Data to process >>
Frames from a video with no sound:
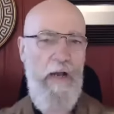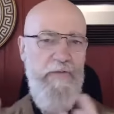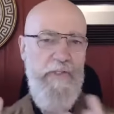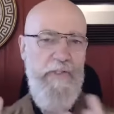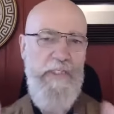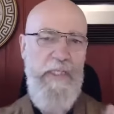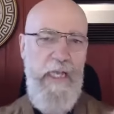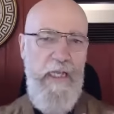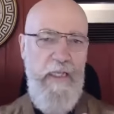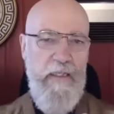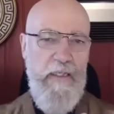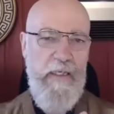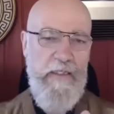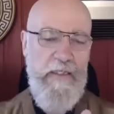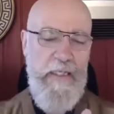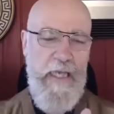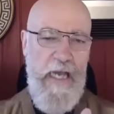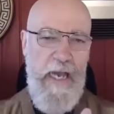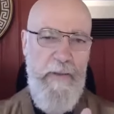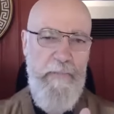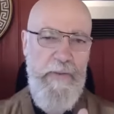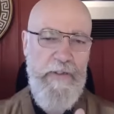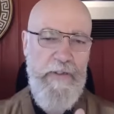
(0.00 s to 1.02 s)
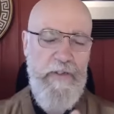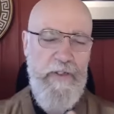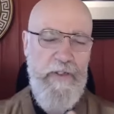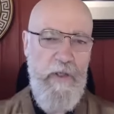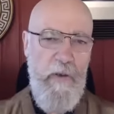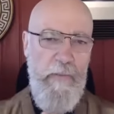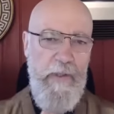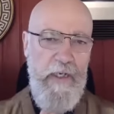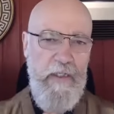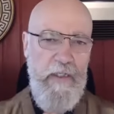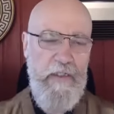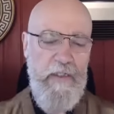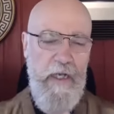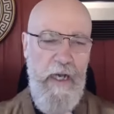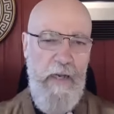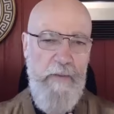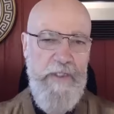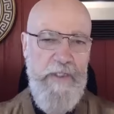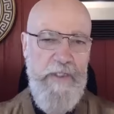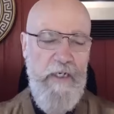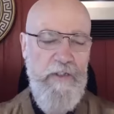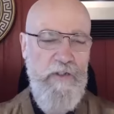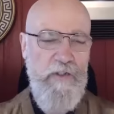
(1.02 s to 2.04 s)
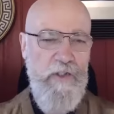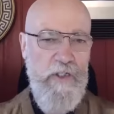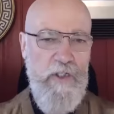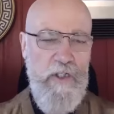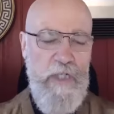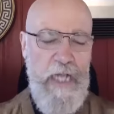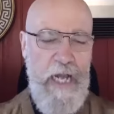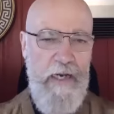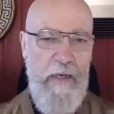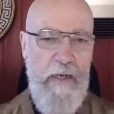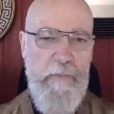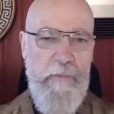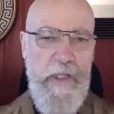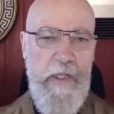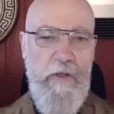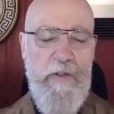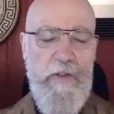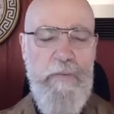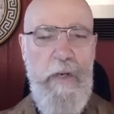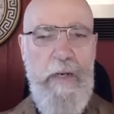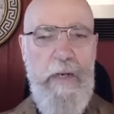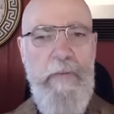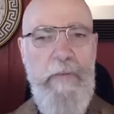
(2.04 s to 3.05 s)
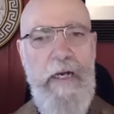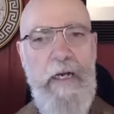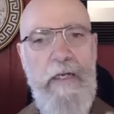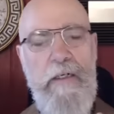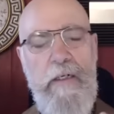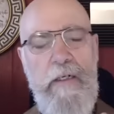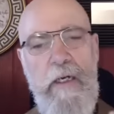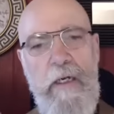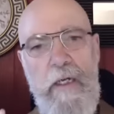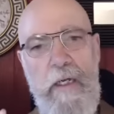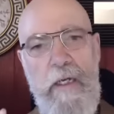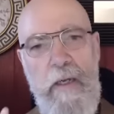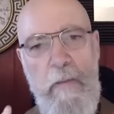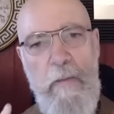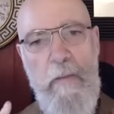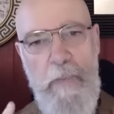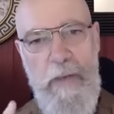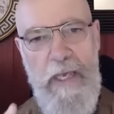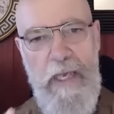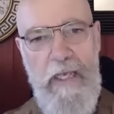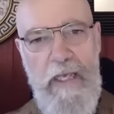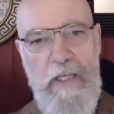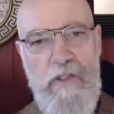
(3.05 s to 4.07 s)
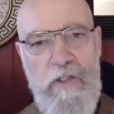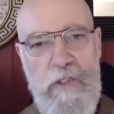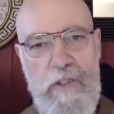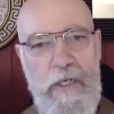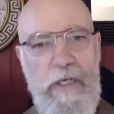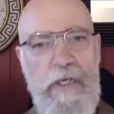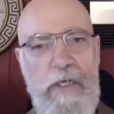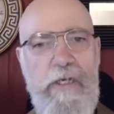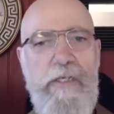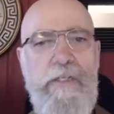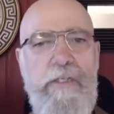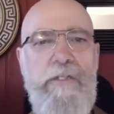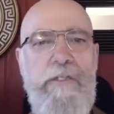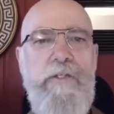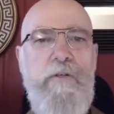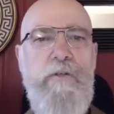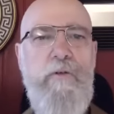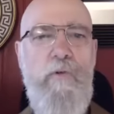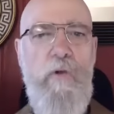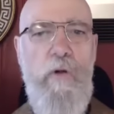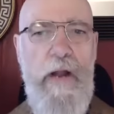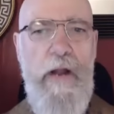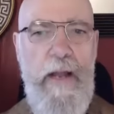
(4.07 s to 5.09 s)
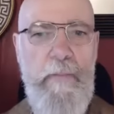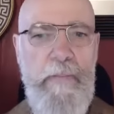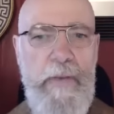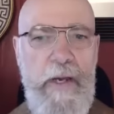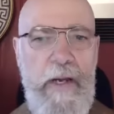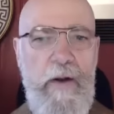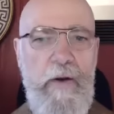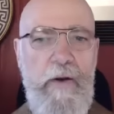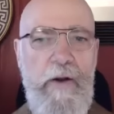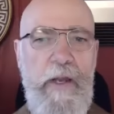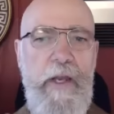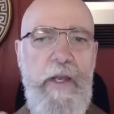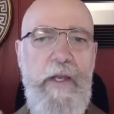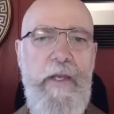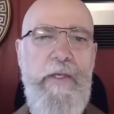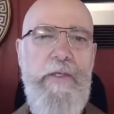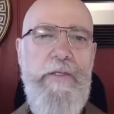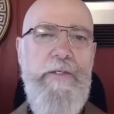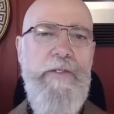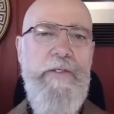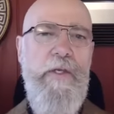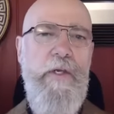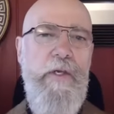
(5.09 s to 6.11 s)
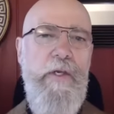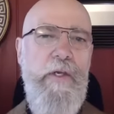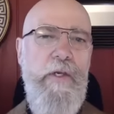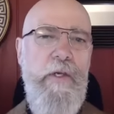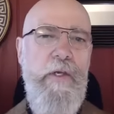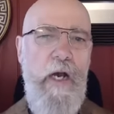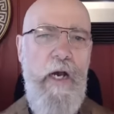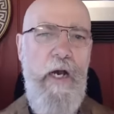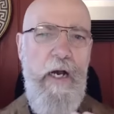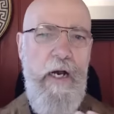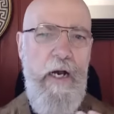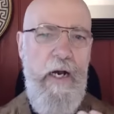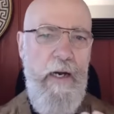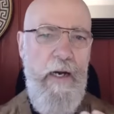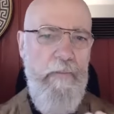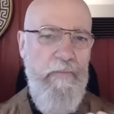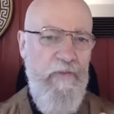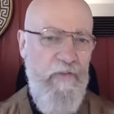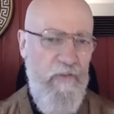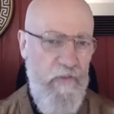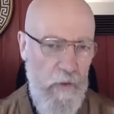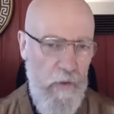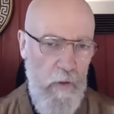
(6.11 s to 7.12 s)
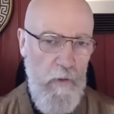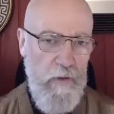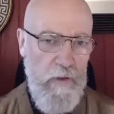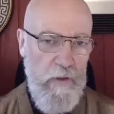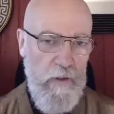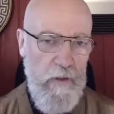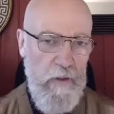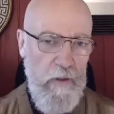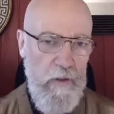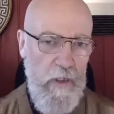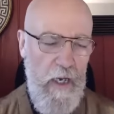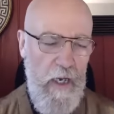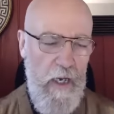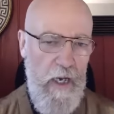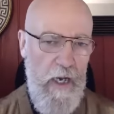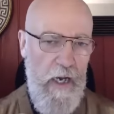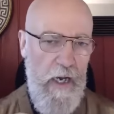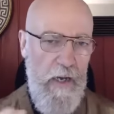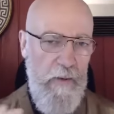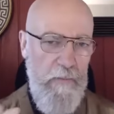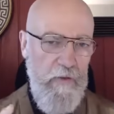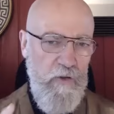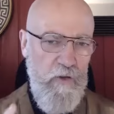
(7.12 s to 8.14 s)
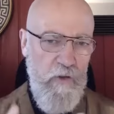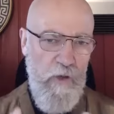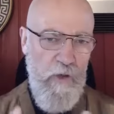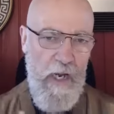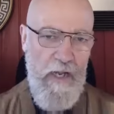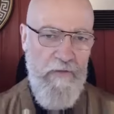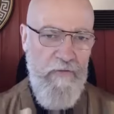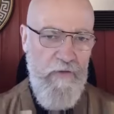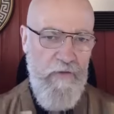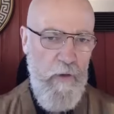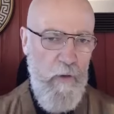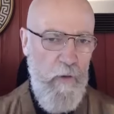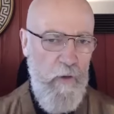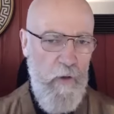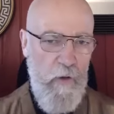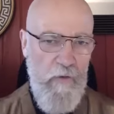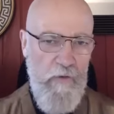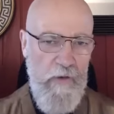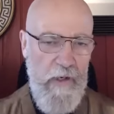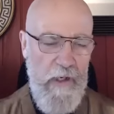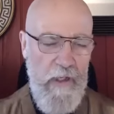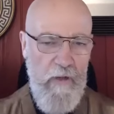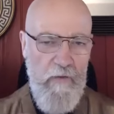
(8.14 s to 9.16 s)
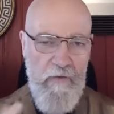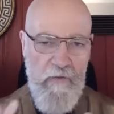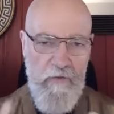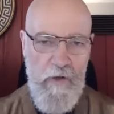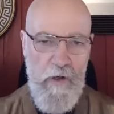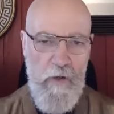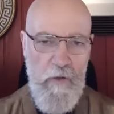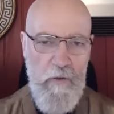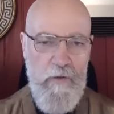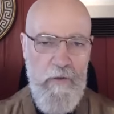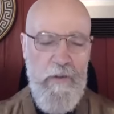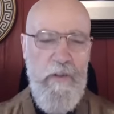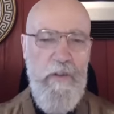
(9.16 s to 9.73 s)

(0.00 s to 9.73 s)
seen this happen so many times, and it just kind of blows my mind. Peaches, cranberries, fruit, dried fruit or real fruit,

What the task requires >>
In the records above, find the line that contains "(6.11 s to 7.12 s)". Retype it and every line after it, exactly, leaving out all pictures.

Response to this task >>
(6.11 s to 7.12 s)
(7.12 s to 8.14 s)
(8.14 s to 9.16 s)
(9.16 s to 9.73 s)

(0.00 s to 9.73 s)
seen this happen so many times, and it just kind of blows my mind. Peaches, cranberries, fruit, dried fruit or real fruit,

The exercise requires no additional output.